We have dealt, at some length, with the relevant statutory provisions applicable. It is essential that the presiding magistrate ought to state explicitly the decision which he is pronouncing, either by referring to the particular statutory provision, or, by using the precise terms prescribed by the statute. Such a procedure would have avoided the doubts raised and consequent argument on the effect of the order made. There is no statutory provision for dismissing for want of prosecution. We find it unnecessary to discuss this topic any further and hope that the Courts concerned will give this due attention in the future.


  1. The Court of Appeal abovementioned remarks are as binding to the Magistrate Court ever since it was decided on 30 September 1980, that is, 37 years ago. I have updated the relevant sections to match those in the Criminal Procedure Act 2009. The procedure in disposing off criminal cases in the Magistrates Court are the same as it was in 1980. It is prudent for Resident Magistrates to follow the Court of Appeal’s remarks to the letter, to assist appellate courts in understanding their actions, especially when it comes to noting their actions in the record. In this case, the court had “to read between the lines” to understand the learned Magistrate’s actions.

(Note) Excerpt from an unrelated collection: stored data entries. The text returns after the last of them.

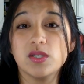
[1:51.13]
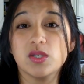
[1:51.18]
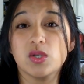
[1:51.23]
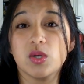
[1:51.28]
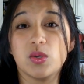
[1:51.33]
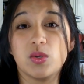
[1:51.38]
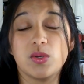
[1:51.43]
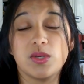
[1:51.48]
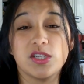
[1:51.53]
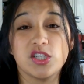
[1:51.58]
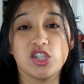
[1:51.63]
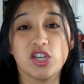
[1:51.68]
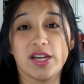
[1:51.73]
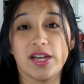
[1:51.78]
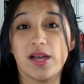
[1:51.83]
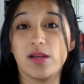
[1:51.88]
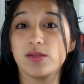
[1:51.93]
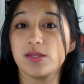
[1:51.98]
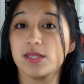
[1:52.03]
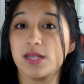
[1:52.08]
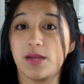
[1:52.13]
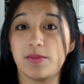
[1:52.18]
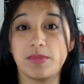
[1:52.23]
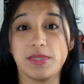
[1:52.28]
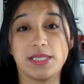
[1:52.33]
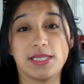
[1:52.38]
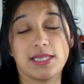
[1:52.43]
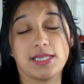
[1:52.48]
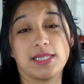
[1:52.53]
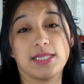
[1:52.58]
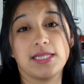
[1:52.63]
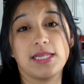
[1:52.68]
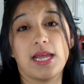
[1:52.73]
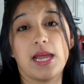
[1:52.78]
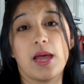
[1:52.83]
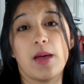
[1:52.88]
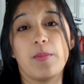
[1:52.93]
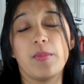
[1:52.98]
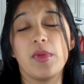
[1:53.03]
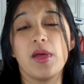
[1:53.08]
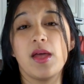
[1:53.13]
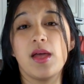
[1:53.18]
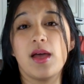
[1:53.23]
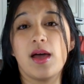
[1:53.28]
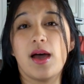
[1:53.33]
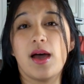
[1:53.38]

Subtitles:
So you can check out Simon Says Stamp,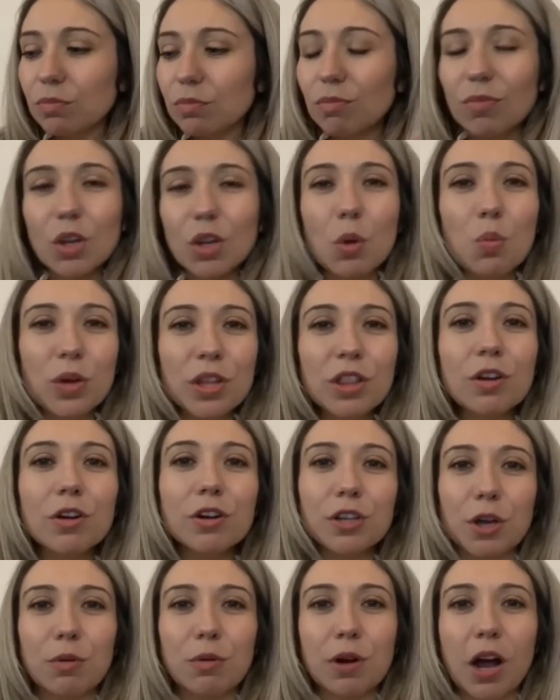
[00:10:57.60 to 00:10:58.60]
With our
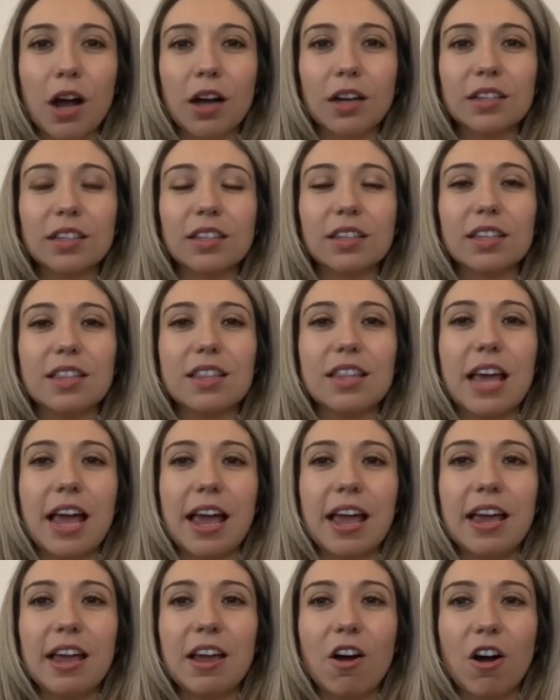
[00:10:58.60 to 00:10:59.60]
Yodox,
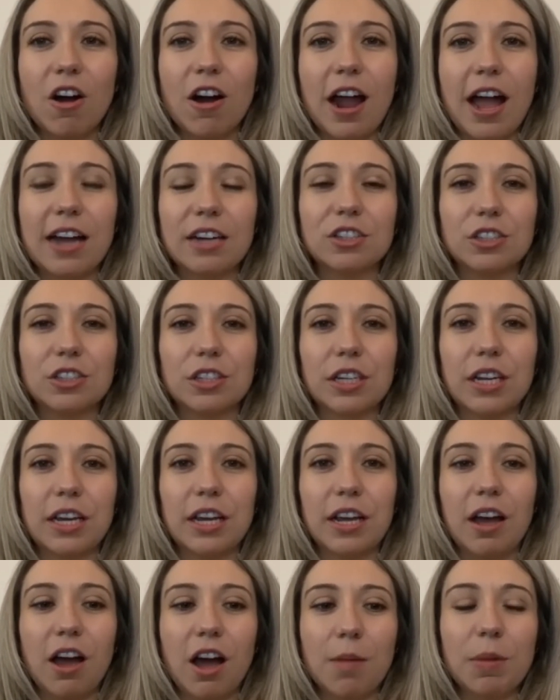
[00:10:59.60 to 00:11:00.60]
they are
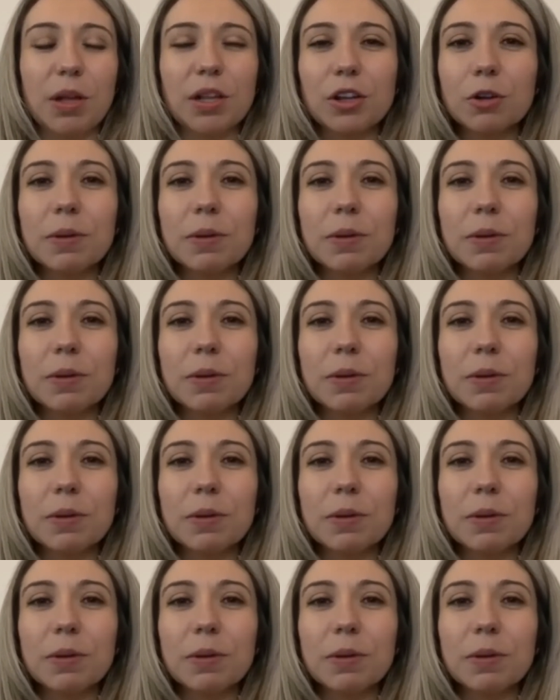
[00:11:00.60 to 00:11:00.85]
actually a little bit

  2. I have read the court record and the learned Magistrate’s ruling, dated 2 December 2016, on how she approached the trial on 1st and 2nd December 2016. On 1 December 2016, 5 prosecution witnesses were present. Only the government analyst was not present. The prosecutor, the accused and his counsel were present. Pursuant to section 168 of the Criminal Procedure Act 2009, it was mandatory for the court to hear the case. However, this power to proceed was subject to its adjournment powers in section 170 of the Criminal Procedure Act 2009. The court adjourned the hearing to 2 December 2016. All witness were warned to turn up the next day. On 2 December 2016, the prosecution applied for the case to be part heard. All its witnesses were present, except the government analyst. According to section 168 of the Criminal Procedure Act 2009, the court was bound to hear the witnesses present.

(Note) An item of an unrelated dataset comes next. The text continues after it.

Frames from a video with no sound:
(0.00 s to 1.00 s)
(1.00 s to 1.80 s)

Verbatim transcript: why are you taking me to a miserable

  3. Section 177 (1) of the Criminal Procedure Act 2009 then came into play. The court must proceed to hear the five prosecution witnesses present. Then the defence may cross-examine the witness. Then the prosecution will re-examine. The above procedure was not complied with. The record does not speak of it. Furthermore, there was no record in the court record that the prosecution had conceded that it cannot make a prima facie case to entitle the court to proceed to judgment under section 178 of the Criminal Procedure Act 2009. In the record, the learned Magistrate recorded, “... No case to answer. The accused is acquitted. File is closed...” In my view, after carefully looking at the court record, the learned Magistrate did not follow the proper procedure, and did not record the same properly in the record, to show that she proceeded properly to an acquittal. In my view, in acquitting the respondent, she did not follow the proper procedure, and as a result, she erred, as a matter of law. Her decision was tainted, and null and void.
  4. Because of the above, on 31 August 2017, I granted the State leave to appeal out of time, and I granted the remedy they sought in their petition of appeal, that is, “This Honourable Court set aside the order of Acquittal by the Learned Magistrate and remit the matter to the Navua Magistrate Court to fix a new hearing date for this matter.” I now formally set aside the respondent’s acquittal in the Navua Magistrate Court on 2 December 2016, and order a re-trial before another Resident Magistrate in the Navua Magistrate Court. This case is to be given top priority as it is a 2012 matter. On the government analyst not attending, a bench warrant should be executed, and the witness held in custody, until she or he had completed her/his evidence. The government analyst’s attitude in not obeying the witness summons and/or bench warrant, should not be tolerated.
  5. In summary, the State is granted leave to appeal out of time, and they succeed in their appeal. Case adjourned to the Navua Magistrate Court on 15 January 2018 at 9.30 am for mention to set a hearing date as soon as possible.

Salesi Temo
JUDGE


Solicitor for Appellant : Office of the Director of Public Prosecution, Suva.